Starting with the line below that holds "(1543.41 s)" and stopping after the line that holds "(1546.91 s)", transcribe the lines exactly, leaving out all pictures.

-- -- --

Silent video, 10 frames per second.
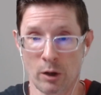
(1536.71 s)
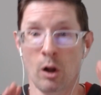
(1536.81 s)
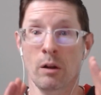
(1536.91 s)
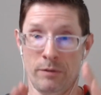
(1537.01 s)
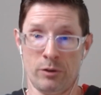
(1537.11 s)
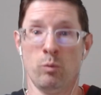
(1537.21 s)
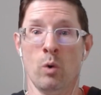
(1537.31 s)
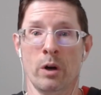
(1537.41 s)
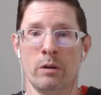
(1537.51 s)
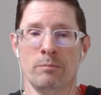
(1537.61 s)
All of this
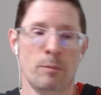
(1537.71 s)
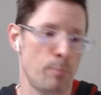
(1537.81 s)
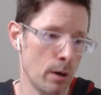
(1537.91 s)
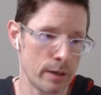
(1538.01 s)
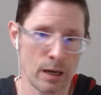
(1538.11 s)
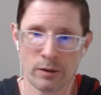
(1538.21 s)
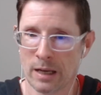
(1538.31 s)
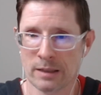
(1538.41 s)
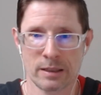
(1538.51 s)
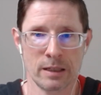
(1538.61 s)
work. Bug count
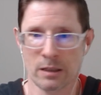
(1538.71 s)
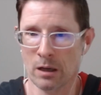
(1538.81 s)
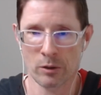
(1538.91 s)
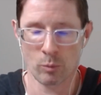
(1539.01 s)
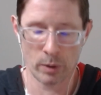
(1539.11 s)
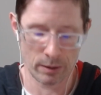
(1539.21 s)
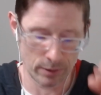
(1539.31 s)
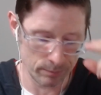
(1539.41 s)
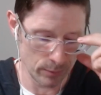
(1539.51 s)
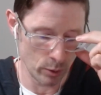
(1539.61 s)
has to get done or
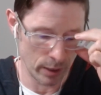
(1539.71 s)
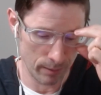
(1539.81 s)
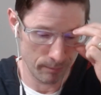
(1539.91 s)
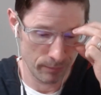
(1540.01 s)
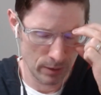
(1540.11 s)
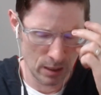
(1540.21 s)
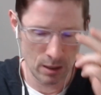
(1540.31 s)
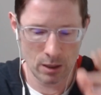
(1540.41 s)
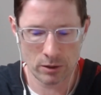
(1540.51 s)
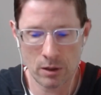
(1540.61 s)
whatever. Okay.
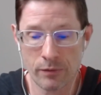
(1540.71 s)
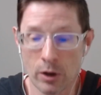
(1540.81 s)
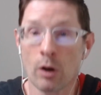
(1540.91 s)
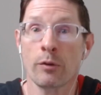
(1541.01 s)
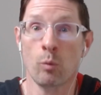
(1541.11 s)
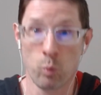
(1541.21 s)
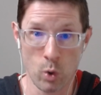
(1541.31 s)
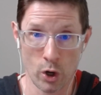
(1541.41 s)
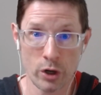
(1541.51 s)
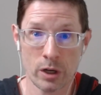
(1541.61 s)
So then you've got all the
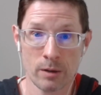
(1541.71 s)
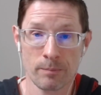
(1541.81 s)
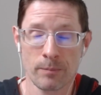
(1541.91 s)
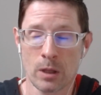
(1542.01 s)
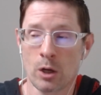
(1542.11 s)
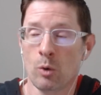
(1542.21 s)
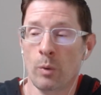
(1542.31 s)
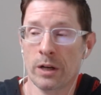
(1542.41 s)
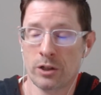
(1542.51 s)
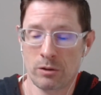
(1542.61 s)
work,
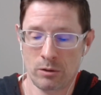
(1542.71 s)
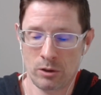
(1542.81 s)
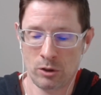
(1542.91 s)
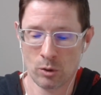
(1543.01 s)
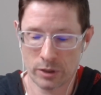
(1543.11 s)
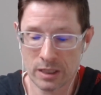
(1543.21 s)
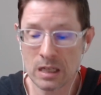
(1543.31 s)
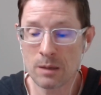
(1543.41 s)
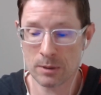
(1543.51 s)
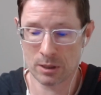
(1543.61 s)
which your
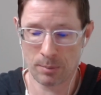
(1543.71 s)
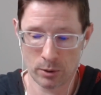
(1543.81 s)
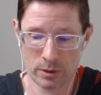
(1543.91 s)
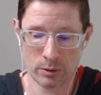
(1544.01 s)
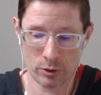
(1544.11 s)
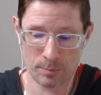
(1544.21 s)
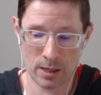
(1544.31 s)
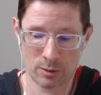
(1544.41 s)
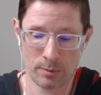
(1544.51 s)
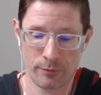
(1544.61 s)
team is supposedly
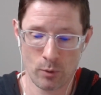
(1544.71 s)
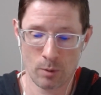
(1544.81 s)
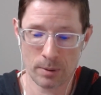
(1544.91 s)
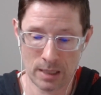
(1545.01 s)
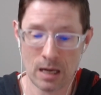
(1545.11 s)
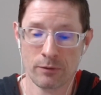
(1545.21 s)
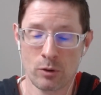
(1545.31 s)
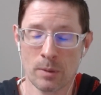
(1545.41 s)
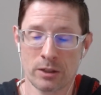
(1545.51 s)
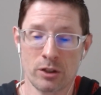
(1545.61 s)
responsible for, but they have too
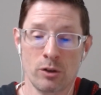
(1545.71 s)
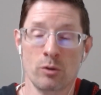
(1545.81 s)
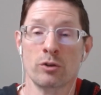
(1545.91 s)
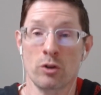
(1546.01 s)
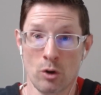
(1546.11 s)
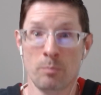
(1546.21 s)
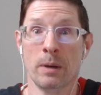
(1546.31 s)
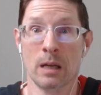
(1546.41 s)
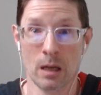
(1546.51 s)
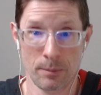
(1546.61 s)
much to do, so you're
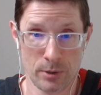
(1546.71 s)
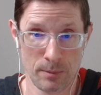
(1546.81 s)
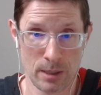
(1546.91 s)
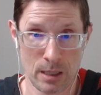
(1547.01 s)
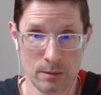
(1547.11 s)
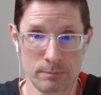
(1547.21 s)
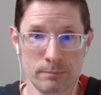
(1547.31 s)
picking up some of that.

-- -- --

**Task solution**
(1543.41 s)
(1543.51 s)
(1543.61 s)
which your
(1543.71 s)
(1543.81 s)
(1543.91 s)
(1544.01 s)
(1544.11 s)
(1544.21 s)
(1544.31 s)
(1544.41 s)
(1544.51 s)
(1544.61 s)
team is supposedly
(1544.71 s)
(1544.81 s)
(1544.91 s)
(1545.01 s)
(1545.11 s)
(1545.21 s)
(1545.31 s)
(1545.41 s)
(1545.51 s)
(1545.61 s)
responsible for, but they have too
(1545.71 s)
(1545.81 s)
(1545.91 s)
(1546.01 s)
(1546.11 s)
(1546.21 s)
(1546.31 s)
(1546.41 s)
(1546.51 s)
(1546.61 s)
much to do, so you're
(1546.71 s)
(1546.81 s)
(1546.91 s)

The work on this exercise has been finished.